Le Conseil constitutionnel a validé le 29 mai l'interdiction faite à tout distributeur de couper l'alimentation en eau dans une résidence principale même en cas d'impayé et cela tout au long de l'année. Cette disposition a été introduite dans le droit français par la loi Brottes du 15 avril 2013, complétée par son décret d'application du 27 février 2014. C'est la même loi qui a institué aussi le principe de trêve hivernale pour l'électricité et le gaz, au bénéfice de tous les consommateurs sans distinction de revenus.
Dans sa décision, le Conseil a d'abord relevé qu'en prévoyant l'interdiction, quelle que soit la situation des personnes et pendant l'année entière, le législateur a entendu s'assurer qu'aucune personne en situation de précarité ne puisse être privée d'eau. Il a ensuite rappelé, en s'appuyant sur les règles fixées par le Code général des collectivités territoriales, l'encadrement législatif spécifique qui entoure les contrats passés pour la distribution d'eau et en a déduit que les distributeurs d'eau exercent leur activité sur un marché réglementé.
Dans sa décision, il a donc "jugé que l'atteinte à la liberté contractuelle et à la liberté d'entreprendre qui résulte de l'interdiction d'interrompre la distribution d'eau n'est pas manifestement disproportionnée au regard de l'objectif poursuivi par le législateur". Il "a écarté les griefs" du distributeur d'eau, qui avait dénoncé "une atteinte excessive à la liberté contractuelle et à la liberté d'entreprendre". Il a par conséquent déclaré conforme à la Constitution la dernière phrase du troisième alinéa de l'article L. 115-3 du code de l'action sociale et des familles.

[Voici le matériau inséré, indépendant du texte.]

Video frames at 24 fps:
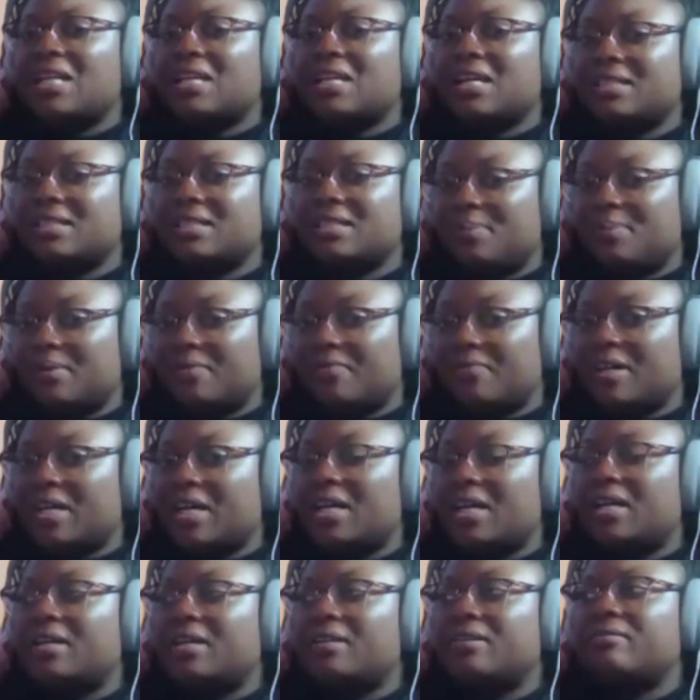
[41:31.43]
I like to
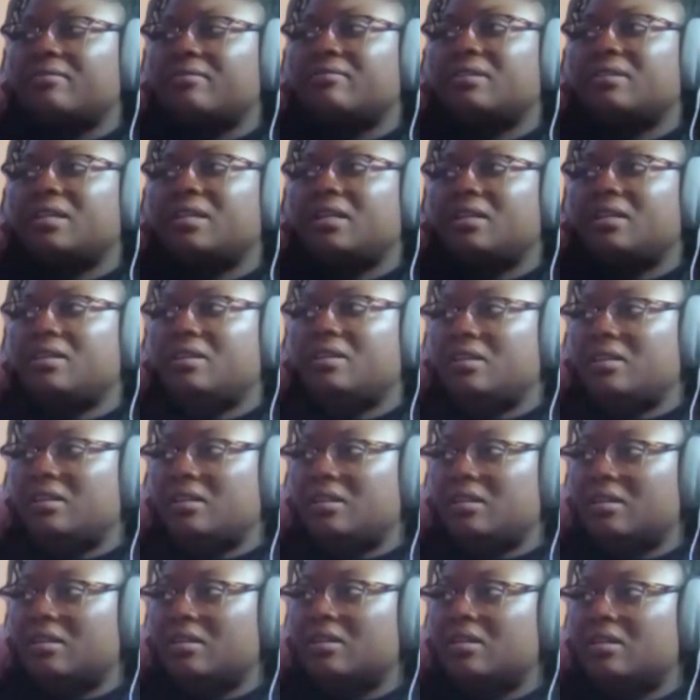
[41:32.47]
provide
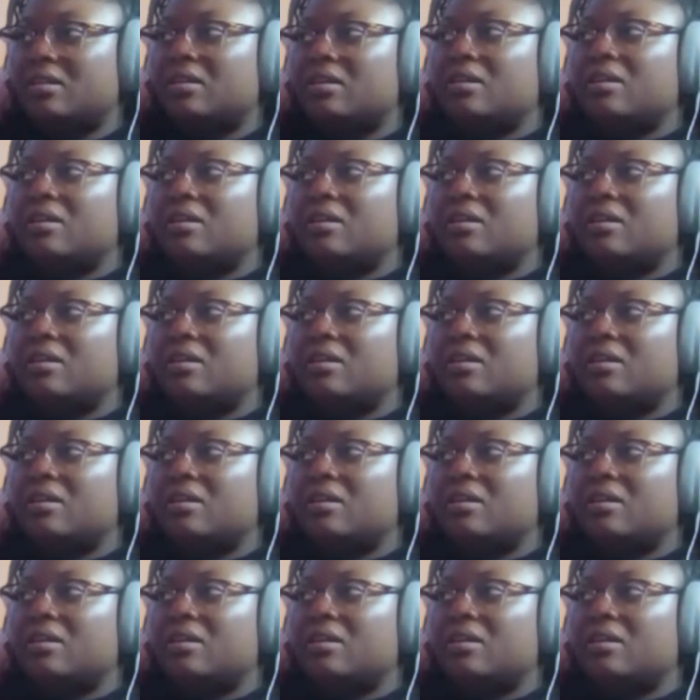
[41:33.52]
any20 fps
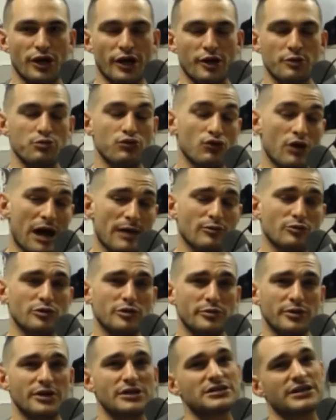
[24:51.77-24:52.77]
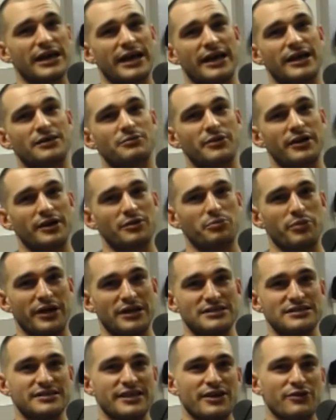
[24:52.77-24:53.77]
pulled guard, probably because I had my
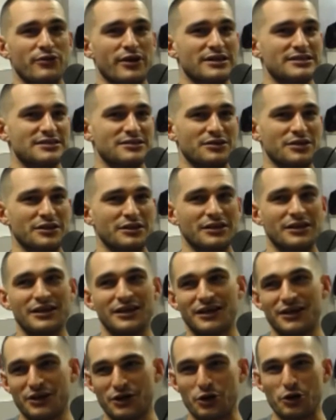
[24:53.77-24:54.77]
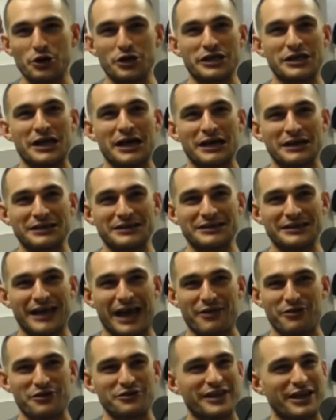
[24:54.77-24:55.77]
Penn State wrestling hoodie on.
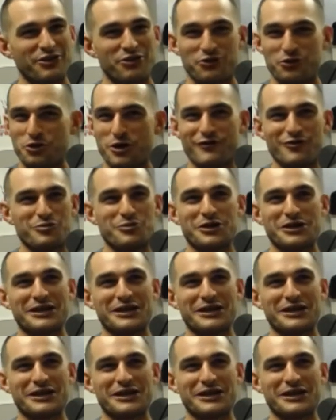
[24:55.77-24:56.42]
I think that threw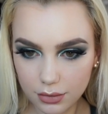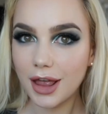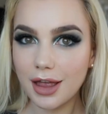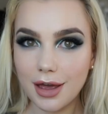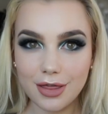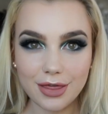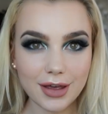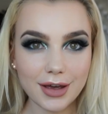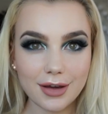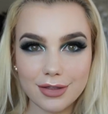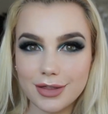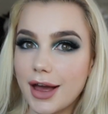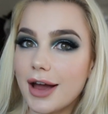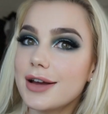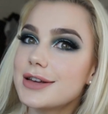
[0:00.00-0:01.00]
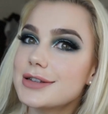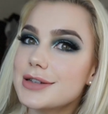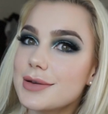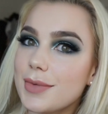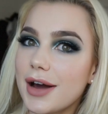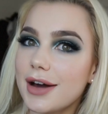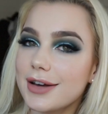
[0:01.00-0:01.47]
And I think that is
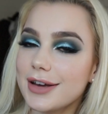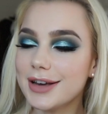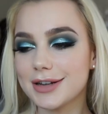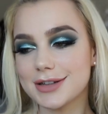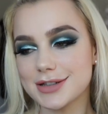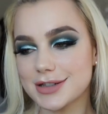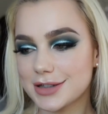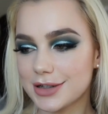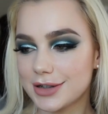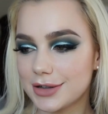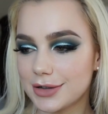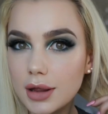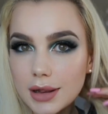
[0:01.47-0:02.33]
about it.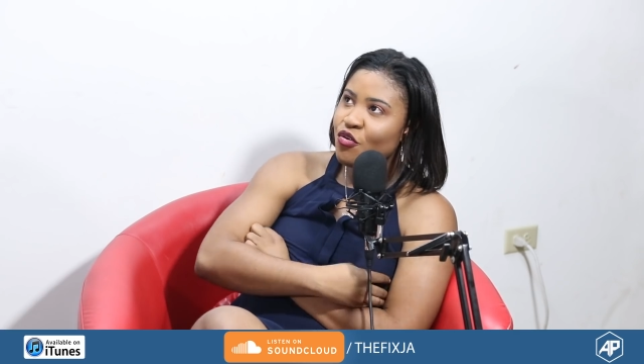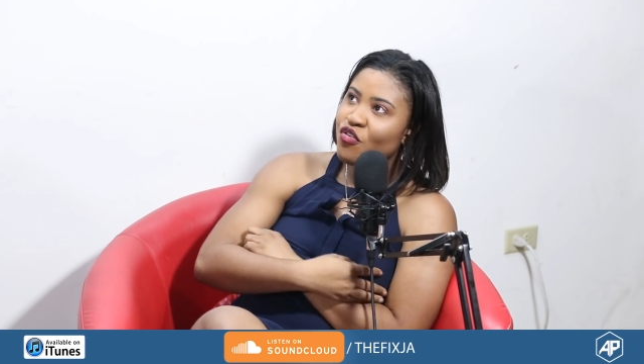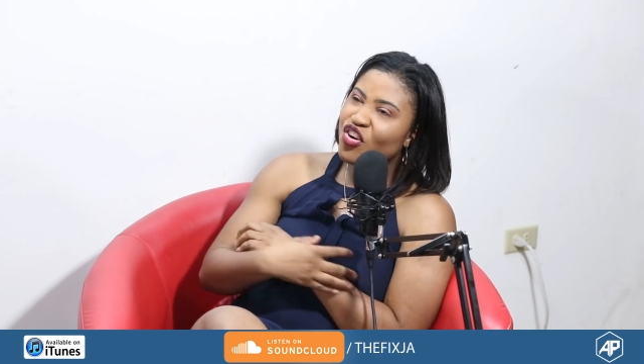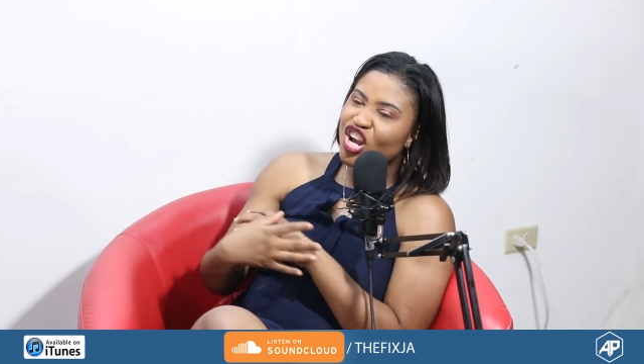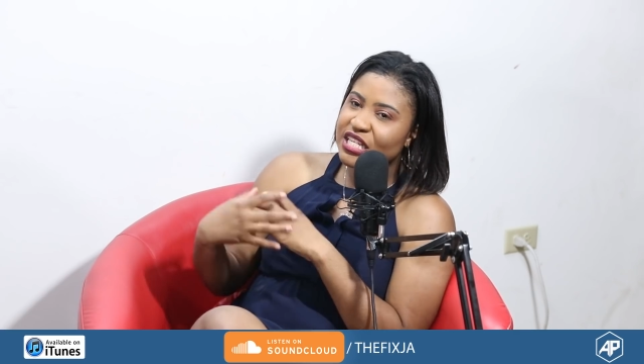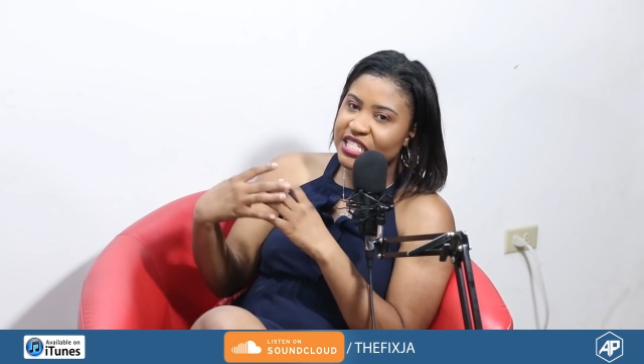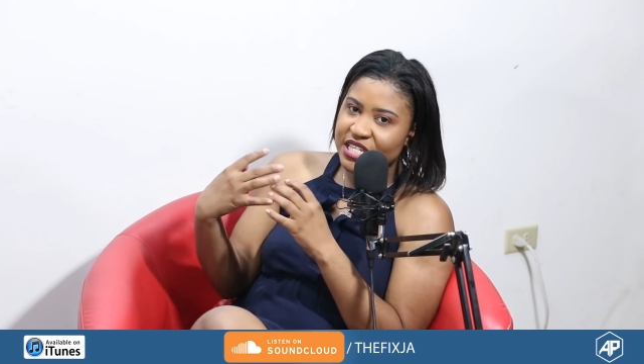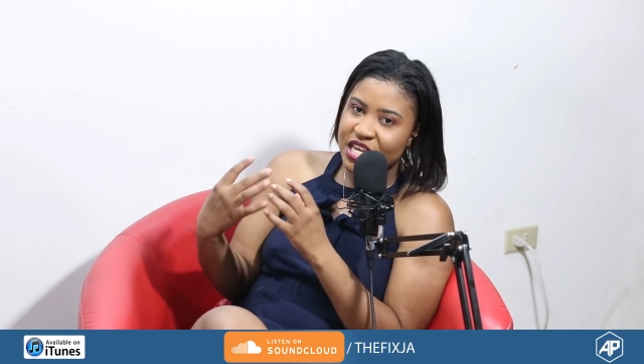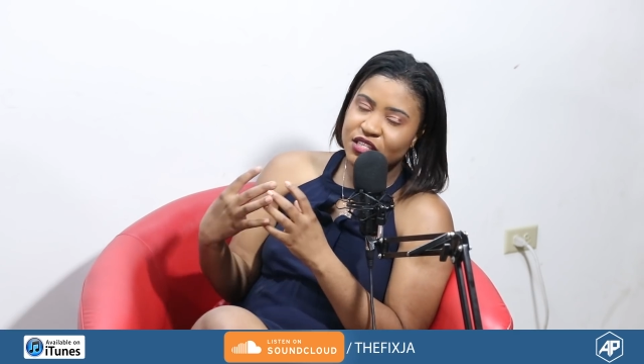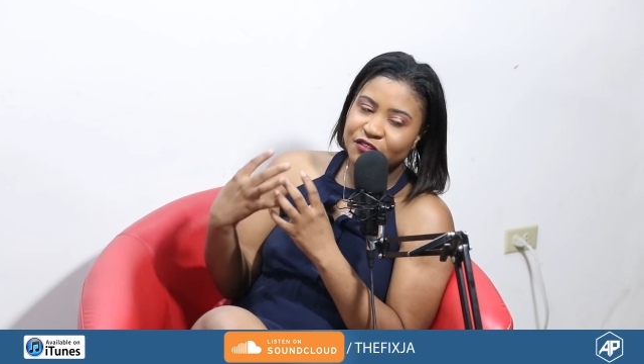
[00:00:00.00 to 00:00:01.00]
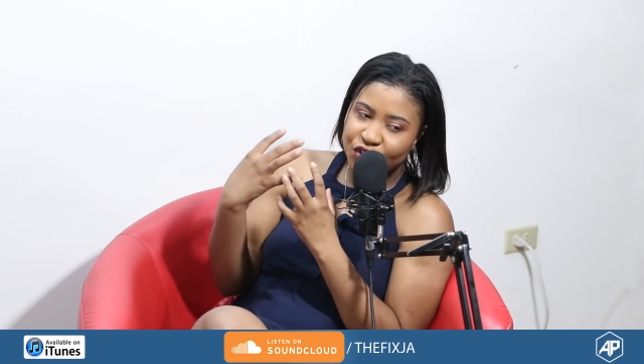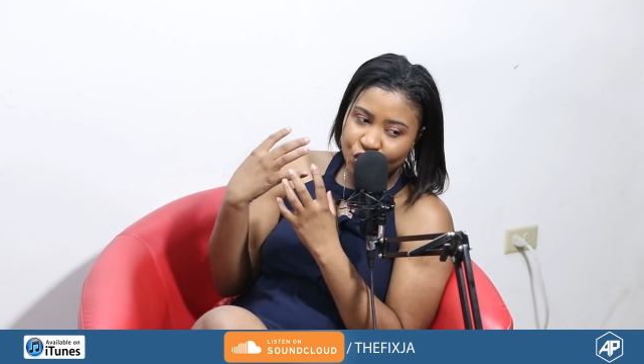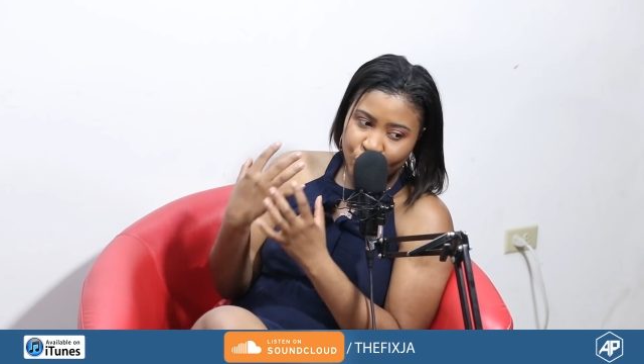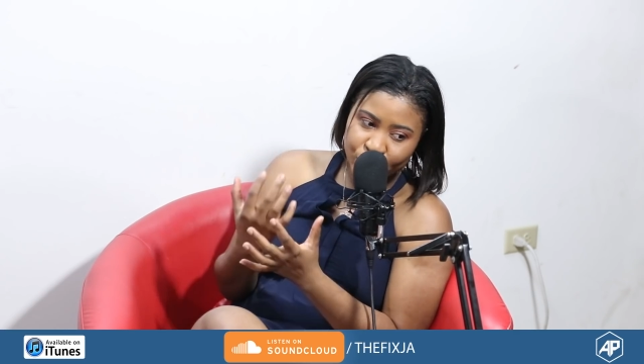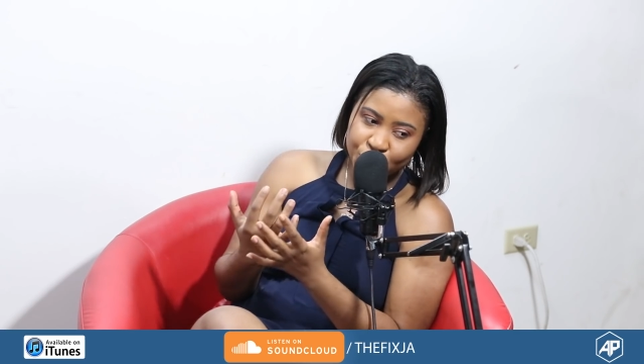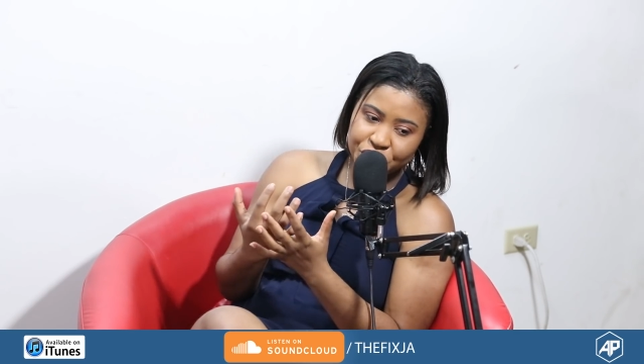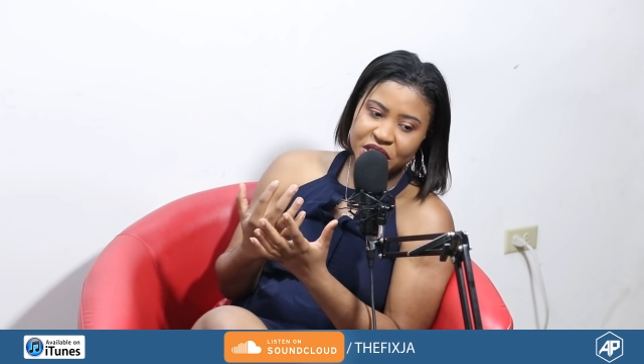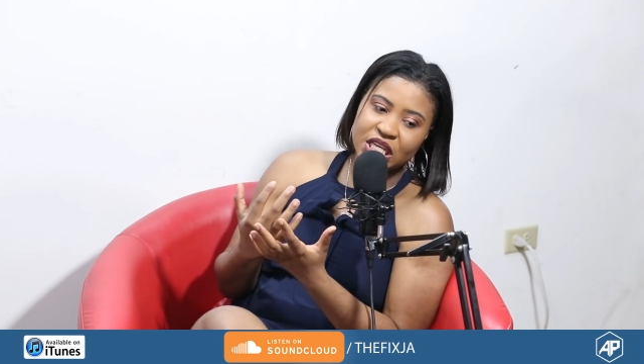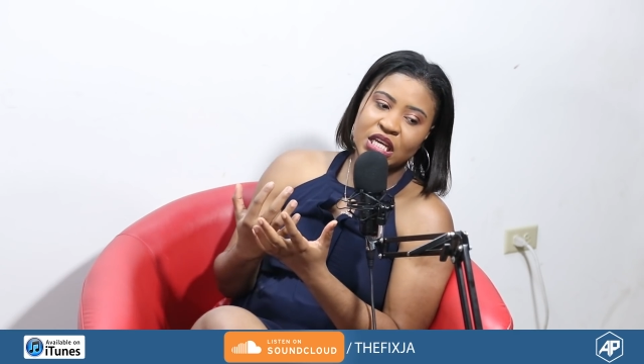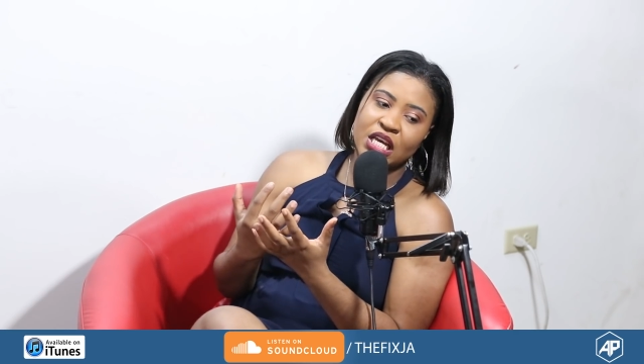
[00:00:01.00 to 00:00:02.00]
the overall state of the
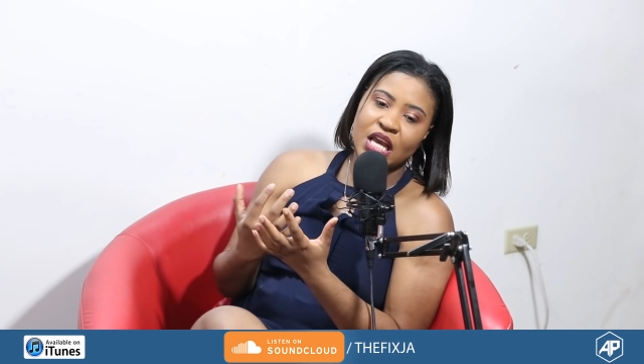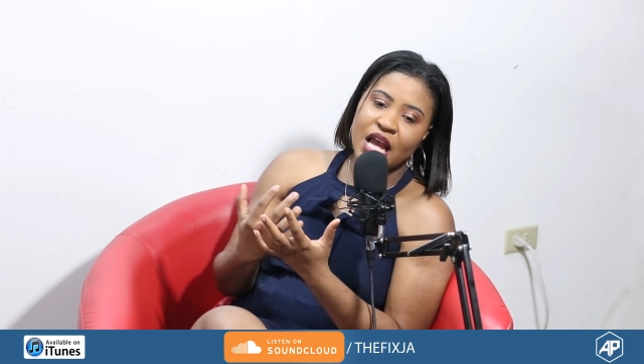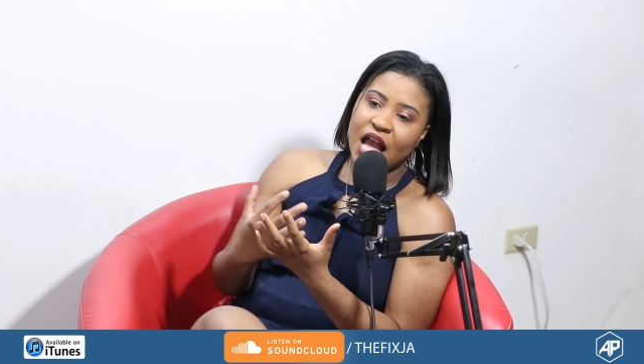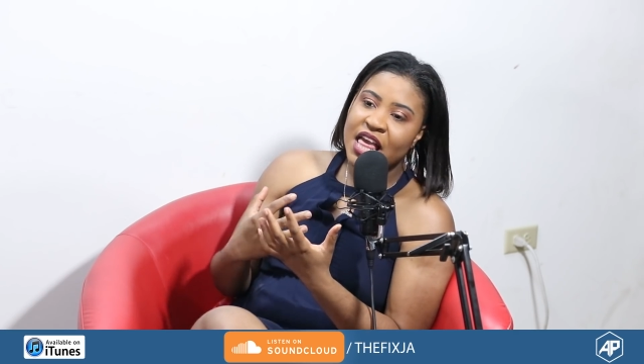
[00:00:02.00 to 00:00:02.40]
country, mm-hmm.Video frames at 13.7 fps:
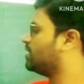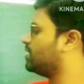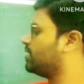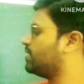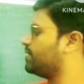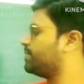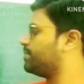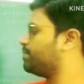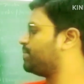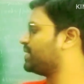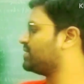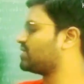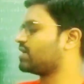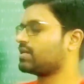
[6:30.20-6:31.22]

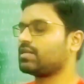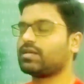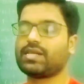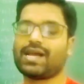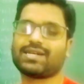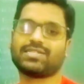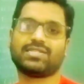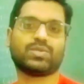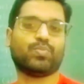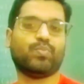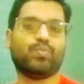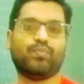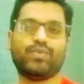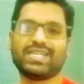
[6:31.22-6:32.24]
pericyclic reactions,
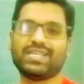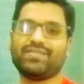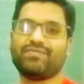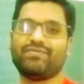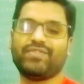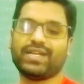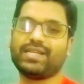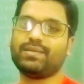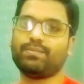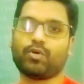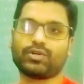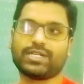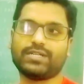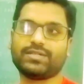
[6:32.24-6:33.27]
very, very
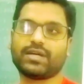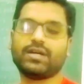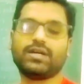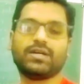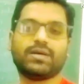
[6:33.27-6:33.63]
important.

"C'est une belle victoire pour les défenseurs de la dignité des plus démunis. C'est aussi la reconnaissance d'un besoin essentiel de tous qui l'emporte", s'est réjoui François Brottes dans un communiqué. Le président de la commission des affaires économiques de l'Assemblée nationale, auteur de la loi de 2013, rappelle néanmoins que dans le projet de loi de transition énergétique en cours de discussion, les députés ont prévu que les distributeurs puissent dans certains cas réduire le débit, comme c'est le cas pour l'électricité, mais qu'à son initiative, ils ont tenu à rétablir l'interdiction généralisée du principe des coupures d'eau que les sénateurs avaient supprimée. Selon lui, "les distributeurs conservent tous les moyens légaux de recouvrer leurs créances puisque la dette des usagers n'est pas effacée". "Simplement, le dispositif légal est désormais équilibré : il permet d'apporter un accompagnement spécifique aux plus démunis, tout en neutralisant un éventuel 'effet d'aubaine' pour les autres", a-t-il estimé.